Tah v. Global Witness Publishing, Inc., No. 19-7132 (D.C. Cir. Mar. 19, 2021). Complaint hosted by CourtListener. District Court opinion hosted by Justia.
Last week, in Tah v. Global Witness Publishing, Inc., the U.S. Circuit Court for the District of Columbia affirmed the rulings of the District of Columbia District Court.
The case arose from a report titled Catch me if you can by Global Witness, a non-profit anti-corruption watchdog. The report detailed ExxonMobil’s acquisition of Block 13, an offshore oil license off the coast of Liberia, and described bonuses paid to Liberian officials for the successful deal negotiation. Appellants are two Liberian officials who took part in the negotiations and were implicated in the report. They argued first that the report conveyed that they had received a bribe in exchange for their recommendations of the deal’s approval. They also argued that Global Witness had acted with negligence and actual malice, stating that the organization “subjectively knew that it had not been able to determine whether or not the payments…to [Appellants] were corrupt bribery payments or an [sic] innocent and deserved bonuses.” Complaint at 36, Tah v. Glob. Witness Publ’g, Inc., No. 19-7132 (D.C. Cir. Mar. 19, 2021).
The D.C. Circuit affirmed the district court’s denial of Global Witness’ special motion to dismiss under the D.C. Code § 16-5502, an Act passed to combat strategic litigation against public participation (“SLAPP”). It noted that the Act conflicted with the Federal Rules of Civil Procedure and therefore cannot be applied.
Second, the court dismissed plaintiffs’ complaint alleging defamation and false light invasion of privacy because it “fail[ed] to plausibly allege actual malice.” The “actual malice” standard, which applies to claims of defamation against public figures, was established in the Supreme Court’s 1964 ruling in New York Times v. Sullivan. The standard requires a plaintiff to prove by “clear and convincing evidence” that the statement was “made…with knowledge that it was false or with reckless disregard of whether it was false or not.”
The D.C. Circuit affirmed the district court’s dismissal of the case.
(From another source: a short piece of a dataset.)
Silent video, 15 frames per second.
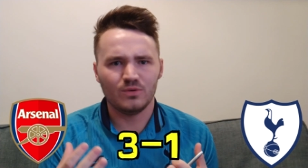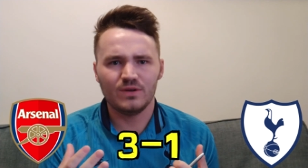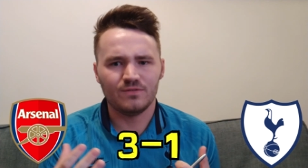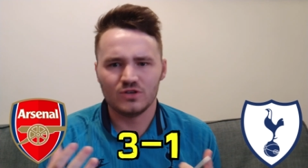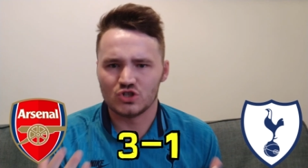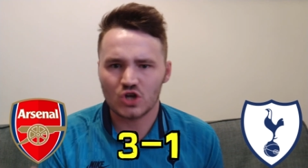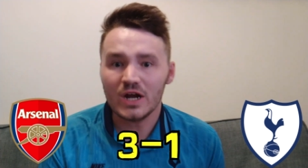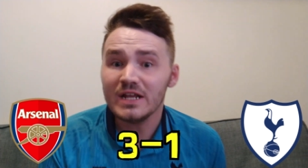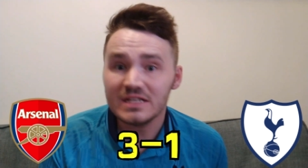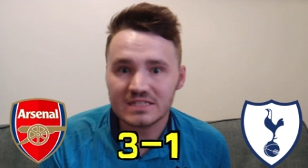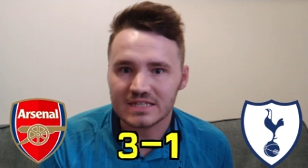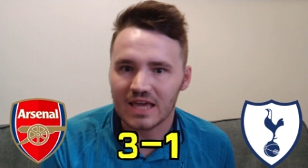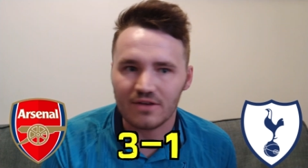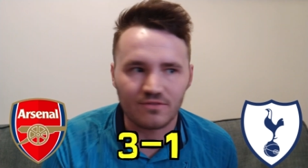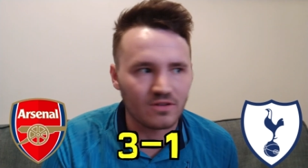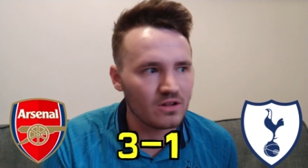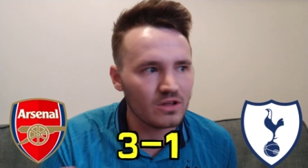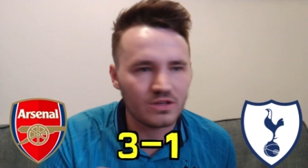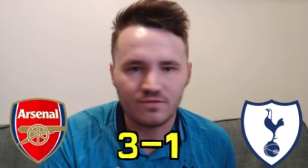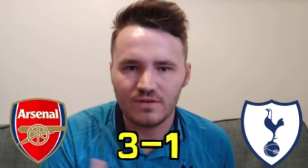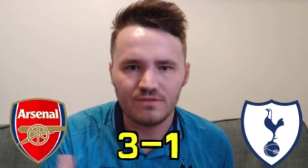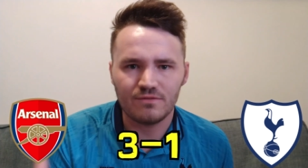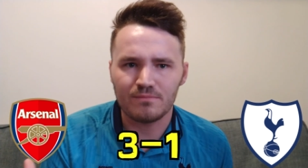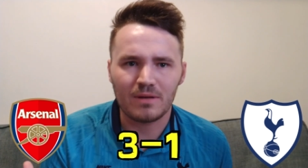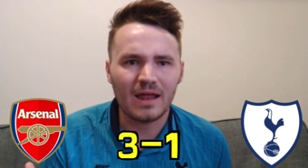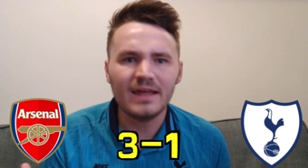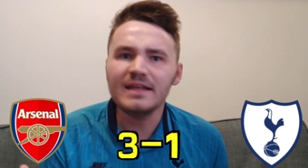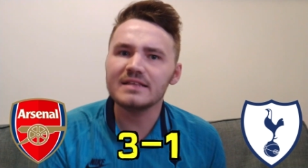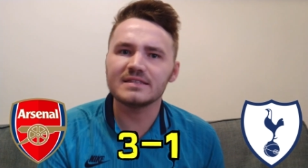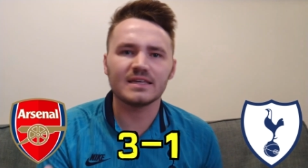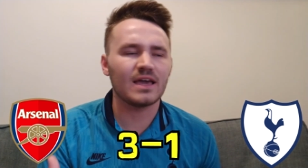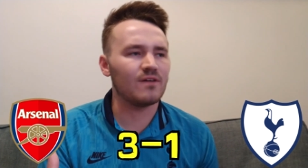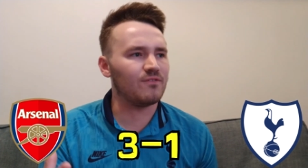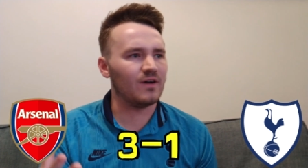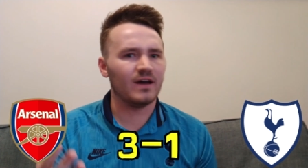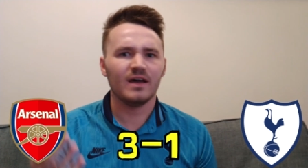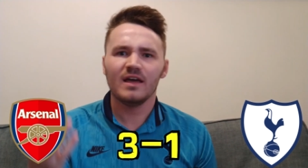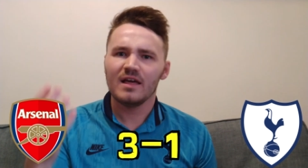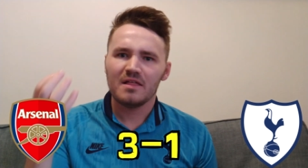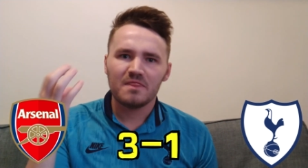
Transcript: you're even trained together, like you've even played together.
Noting the First Amendment’s broad protection for speech about public figures and the “daunting” actual malice standard, the court held that appellants had “failed to allege that Global Witness exceeded the bounds” of First Amendment protections. The court held that the existence of a preconceived storyline, acknowledgment of appellants’ denial of the acts, evidence of ill will toward ExxonMobil and former Secretary of State and oil executive Rex Tillerson were not sufficient to show actual malice.
Judge Silberman dissented, finding that the complaint made a facially plausible showing of actual malice. He noted Global Witness’ admission that it had “no evidence that Exxon directed the National Oil Company of Liberia [the entity responsible for awarding oil licenses] to pay Liberian officials, nor that Exxon knew such payments were occurring.” He concluded that the absence of any indication of a corrupt motive on NOCAL’s part, of privity between ExxonMobil and those who received bonuses, and of requests for “illegal or improper tasks” all support an inference of actual malice.
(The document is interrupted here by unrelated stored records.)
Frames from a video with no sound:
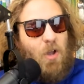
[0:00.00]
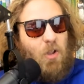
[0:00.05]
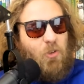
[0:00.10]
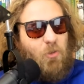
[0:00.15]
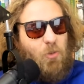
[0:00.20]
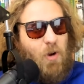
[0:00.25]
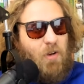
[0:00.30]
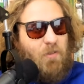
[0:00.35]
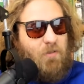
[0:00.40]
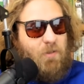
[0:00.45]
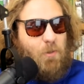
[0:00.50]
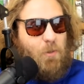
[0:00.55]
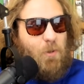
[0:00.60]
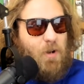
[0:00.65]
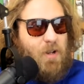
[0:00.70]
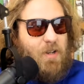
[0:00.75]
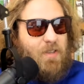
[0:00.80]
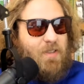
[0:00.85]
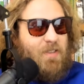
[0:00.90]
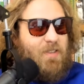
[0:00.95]
12 to
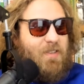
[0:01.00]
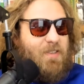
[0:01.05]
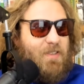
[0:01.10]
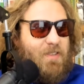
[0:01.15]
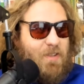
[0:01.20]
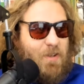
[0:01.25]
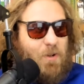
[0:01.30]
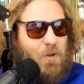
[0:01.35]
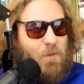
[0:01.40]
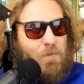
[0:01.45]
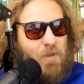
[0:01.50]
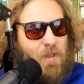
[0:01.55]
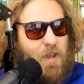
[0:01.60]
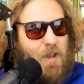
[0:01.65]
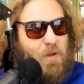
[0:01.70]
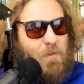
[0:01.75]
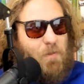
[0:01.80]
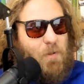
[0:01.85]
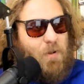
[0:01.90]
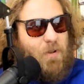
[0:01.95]
1 is still
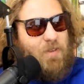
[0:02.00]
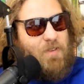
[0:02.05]
playable.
Judge Silberman then urged the Supreme Court to overrule New York Times v. Sullivan. He first advanced an originalist argument, stating that the landmark decision had “no relation to the text, history, or structure of the Constitution.” He also expressed his scorn for “holdings of the [Supreme] Court that dress up policymaking in constitutional garb.” While he acknowledged that the policy rationale behind the Sullivan decision was understandable given the background of the Civil Rights Movement, he remarked that developments over the last fifty years make Sullivan “a threat to American Democracy.” Sullivan and its judicial progeny, he argued, “increased the power of the press” and resulted in an “ideological consolidation of the press”and “bias against the Republican Party.” He warned that ideological control of communications is the “first step taken by any potential authoritarian or dictatorial regime” and that one-party control is a “threat to a viable democracy.”
Judge Silberman’s denunciation of the Supreme Court’s First Amendment jurisprudence elicited a significant response from the press. His dissent is unlikely to induce the Supreme Court to overturn Sullivan anytime soon, but its amplification of both originalist criticisms of the decision and contemporary criticisms of the news media has nevertheless created waves among the public.